Lo que realmente importa desde el punto de vista técnico Exigimos una estabilidad de ±0.1°C en todo el rango de temperaturas utilizado en el procesamiento de fotorresinas, ya que las tolerancias de litografía se encuentran dentro de ese rango. El sensor es compatible con herramientas para trabajos en salas limpias de clase 1–100, y está diseñado para no generar partículas alguna; así, no afecta a la limpieza que se ha logrado mantener. Funciona 24/7, con un diseño orientado a evitar paradas inesperadas. Además, proporciona datos con la repetibilidad necesaria para un control estadístico del proceso.

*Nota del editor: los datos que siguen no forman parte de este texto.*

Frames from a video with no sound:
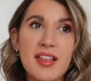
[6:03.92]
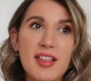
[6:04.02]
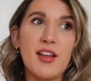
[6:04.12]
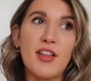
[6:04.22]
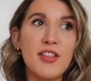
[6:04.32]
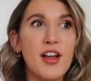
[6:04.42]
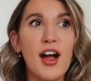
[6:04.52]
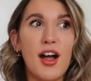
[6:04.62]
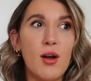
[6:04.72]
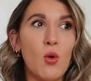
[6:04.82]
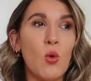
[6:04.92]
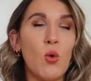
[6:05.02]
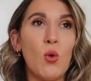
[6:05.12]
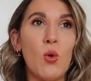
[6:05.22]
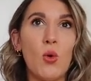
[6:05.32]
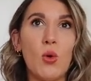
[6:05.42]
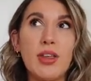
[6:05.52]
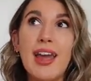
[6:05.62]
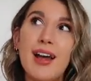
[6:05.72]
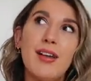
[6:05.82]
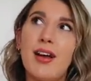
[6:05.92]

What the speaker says: it's like a skirt or, yeah,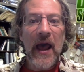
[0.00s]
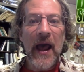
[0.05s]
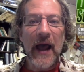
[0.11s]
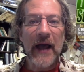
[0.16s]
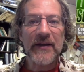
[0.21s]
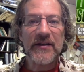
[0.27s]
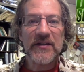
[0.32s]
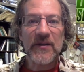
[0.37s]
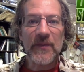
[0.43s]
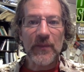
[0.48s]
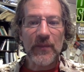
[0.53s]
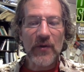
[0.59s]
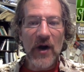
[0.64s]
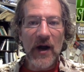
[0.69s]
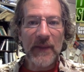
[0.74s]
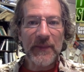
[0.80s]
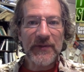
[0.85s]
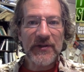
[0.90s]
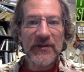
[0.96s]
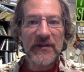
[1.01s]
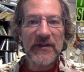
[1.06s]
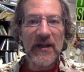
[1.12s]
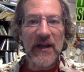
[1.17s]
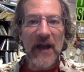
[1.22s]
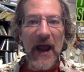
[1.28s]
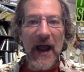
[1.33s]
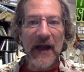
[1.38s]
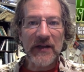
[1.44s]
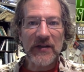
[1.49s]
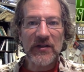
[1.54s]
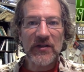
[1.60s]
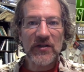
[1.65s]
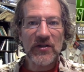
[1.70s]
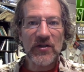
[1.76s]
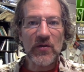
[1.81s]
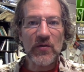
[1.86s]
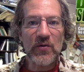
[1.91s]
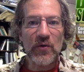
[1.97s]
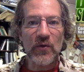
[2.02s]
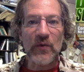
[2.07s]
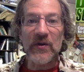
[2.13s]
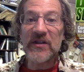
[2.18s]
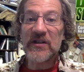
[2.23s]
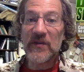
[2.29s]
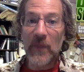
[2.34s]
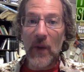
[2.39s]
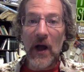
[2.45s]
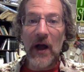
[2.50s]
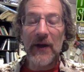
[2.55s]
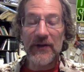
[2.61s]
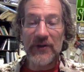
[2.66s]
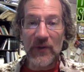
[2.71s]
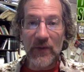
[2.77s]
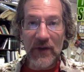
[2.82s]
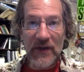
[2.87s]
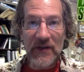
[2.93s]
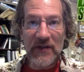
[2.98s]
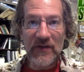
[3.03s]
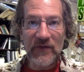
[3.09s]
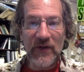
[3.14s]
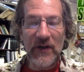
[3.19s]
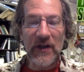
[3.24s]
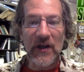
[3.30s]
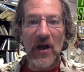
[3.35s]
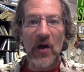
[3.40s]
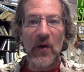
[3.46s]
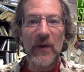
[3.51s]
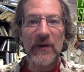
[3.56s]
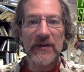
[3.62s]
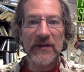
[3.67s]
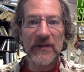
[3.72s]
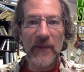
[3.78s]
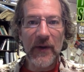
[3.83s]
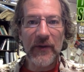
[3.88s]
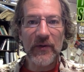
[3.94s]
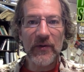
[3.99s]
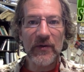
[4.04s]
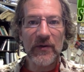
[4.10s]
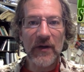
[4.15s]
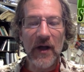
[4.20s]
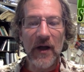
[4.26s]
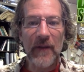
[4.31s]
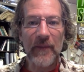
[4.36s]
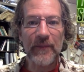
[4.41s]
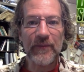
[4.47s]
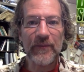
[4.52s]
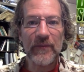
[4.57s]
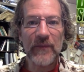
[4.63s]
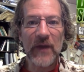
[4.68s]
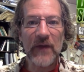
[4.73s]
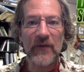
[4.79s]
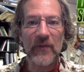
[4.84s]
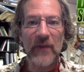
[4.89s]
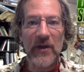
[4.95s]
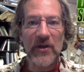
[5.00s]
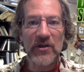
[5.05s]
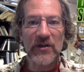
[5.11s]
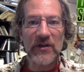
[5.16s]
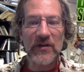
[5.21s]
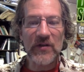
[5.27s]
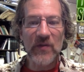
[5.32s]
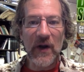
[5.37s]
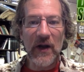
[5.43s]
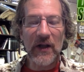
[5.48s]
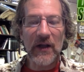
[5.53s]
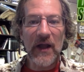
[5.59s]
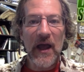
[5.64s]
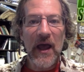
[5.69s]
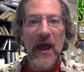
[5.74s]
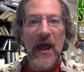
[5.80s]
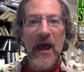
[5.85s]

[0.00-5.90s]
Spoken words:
has some prompts that ask you to respond to this video and some other information as well.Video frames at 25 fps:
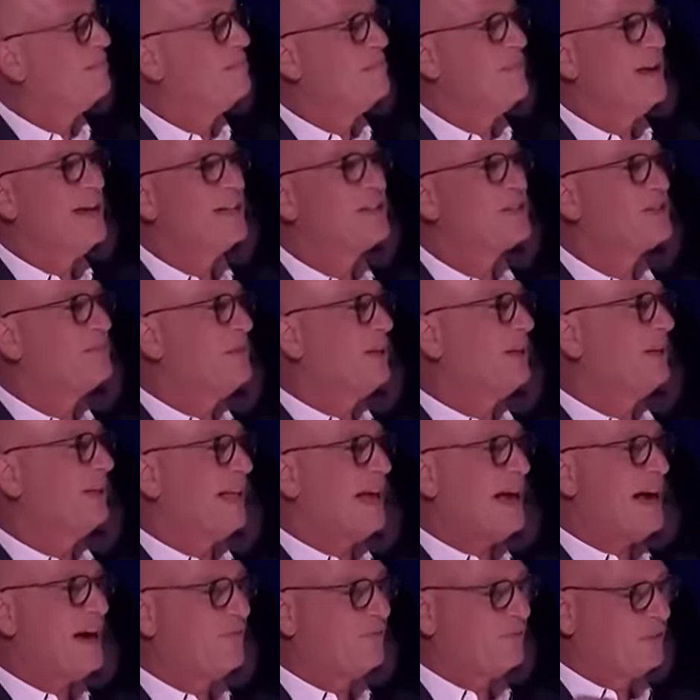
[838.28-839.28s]
makes me
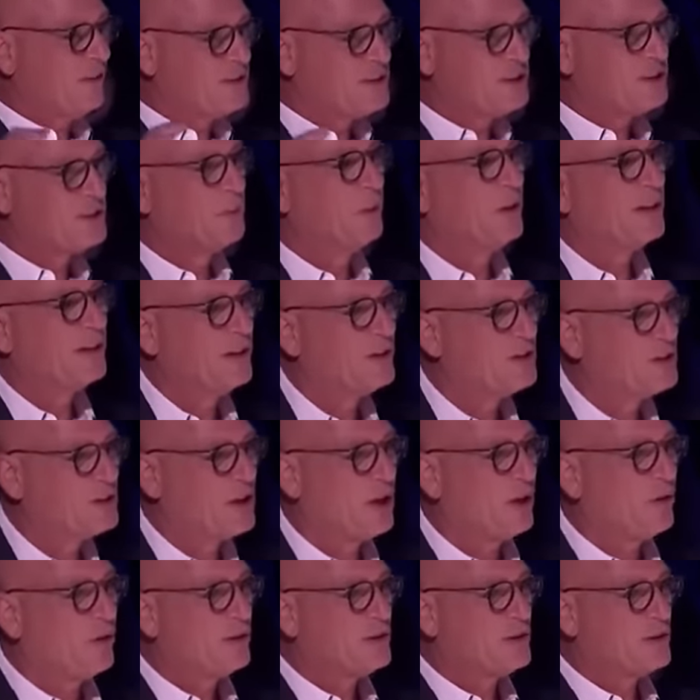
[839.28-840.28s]
laugh. This is what this
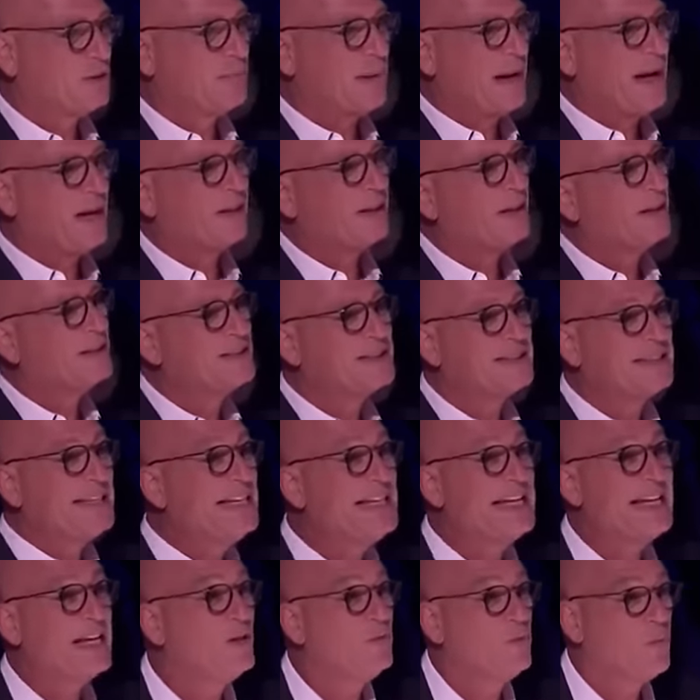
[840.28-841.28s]
show is about. The
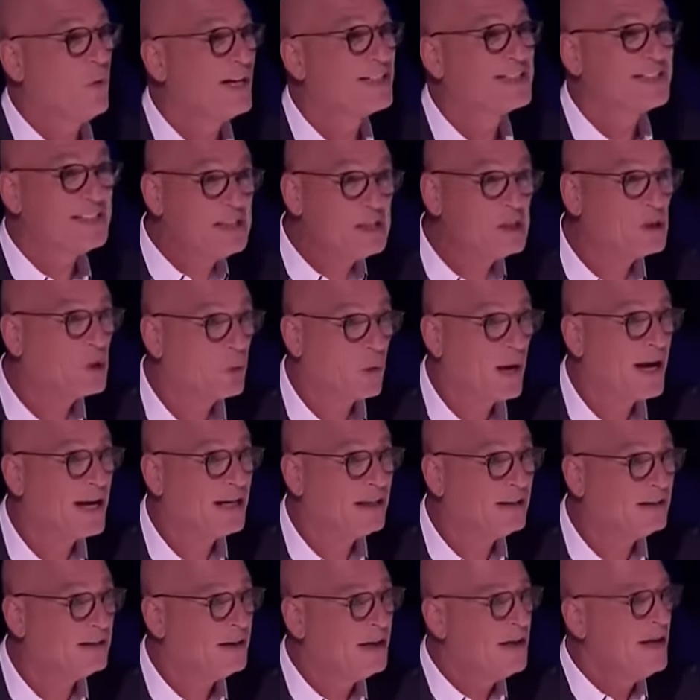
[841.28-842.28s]
singing wasn't
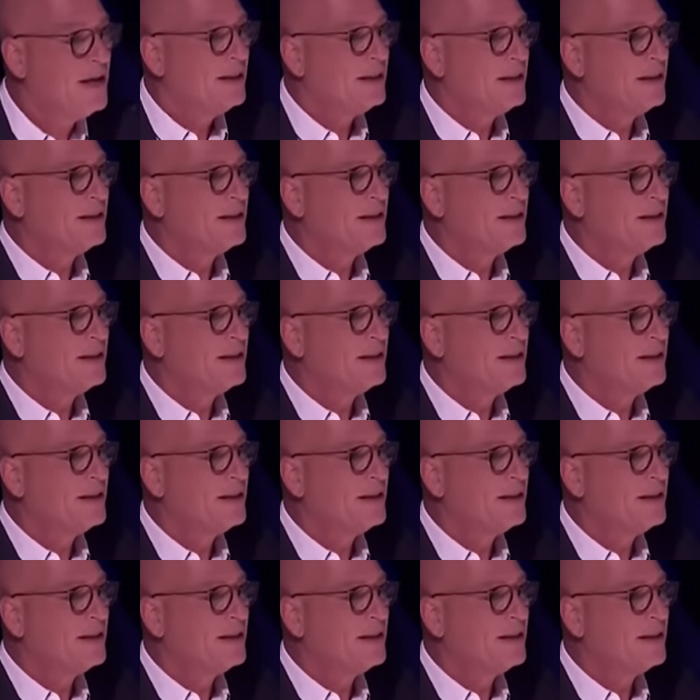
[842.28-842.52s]
great. The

Por qué funciona bien en condiciones reales Tanto en procesos de cocción suave como duros, el sensor permite controlar la temperatura de forma precisa. Los solventes se eliminan de manera predecible, y el perfil del fotorresina permanece constante. La uniformidad de la placa caliente también mejora, lo que reduce la variabilidad en los bordes de los patrones y aumenta la precisión de los mismos.
Esto significa menos errores, menos trabajo adicional, y un equipo que funciona de manera consistente, turno tras turno. Los resultados son claros: perfiles de cocción estables, menos problemas relacionados con partículas, y un funcionamiento regular del equipo.
Qué es necesario hacer correctamente La instalación debe adaptarse a la masa térmica del equipo y al intervalo de calibración adecuado. Si la posición del sensor no es correcta, podría ocultar los desviaciones que se intenta detectar.
Espere un breve período de puesta en marcha para ajustar los valores de referencia según la temperatura real de la oblea. Planifique la calibración de forma regular para mantener un rendimiento dentro del rango de ±0.1°C. Si se hace correctamente, el sensor se convertirá en la referencia en la que confiará todo el módulo de cocción.